** Work required **
The records below are to be output exactly, except for their pictures.

** Available data **
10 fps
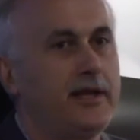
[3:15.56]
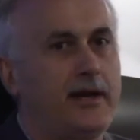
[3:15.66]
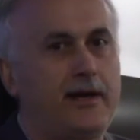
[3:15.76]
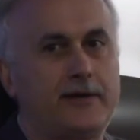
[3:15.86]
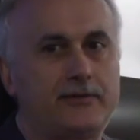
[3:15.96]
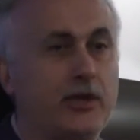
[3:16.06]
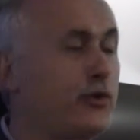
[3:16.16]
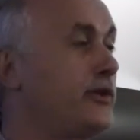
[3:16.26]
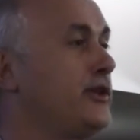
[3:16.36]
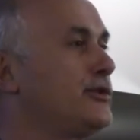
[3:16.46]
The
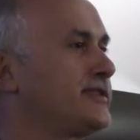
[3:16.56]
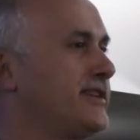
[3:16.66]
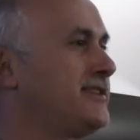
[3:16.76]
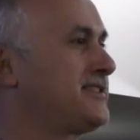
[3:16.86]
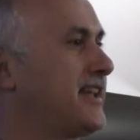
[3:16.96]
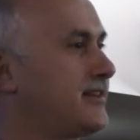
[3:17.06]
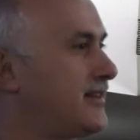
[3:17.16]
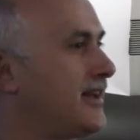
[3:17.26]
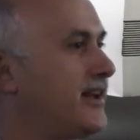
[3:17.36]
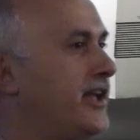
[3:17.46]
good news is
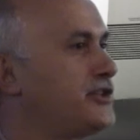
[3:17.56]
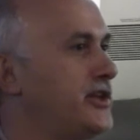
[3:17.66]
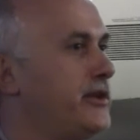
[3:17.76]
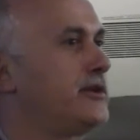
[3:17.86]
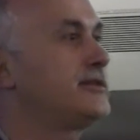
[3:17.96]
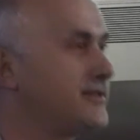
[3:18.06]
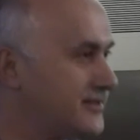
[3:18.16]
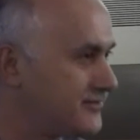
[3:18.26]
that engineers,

** Exercise answer **
10 fps
[3:15.56]
[3:15.66]
[3:15.76]
[3:15.86]
[3:15.96]
[3:16.06]
[3:16.16]
[3:16.26]
[3:16.36]
[3:16.46]
The
[3:16.56]
[3:16.66]
[3:16.76]
[3:16.86]
[3:16.96]
[3:17.06]
[3:17.16]
[3:17.26]
[3:17.36]
[3:17.46]
good news is
[3:17.56]
[3:17.66]
[3:17.76]
[3:17.86]
[3:17.96]
[3:18.06]
[3:18.16]
[3:18.26]
that engineers,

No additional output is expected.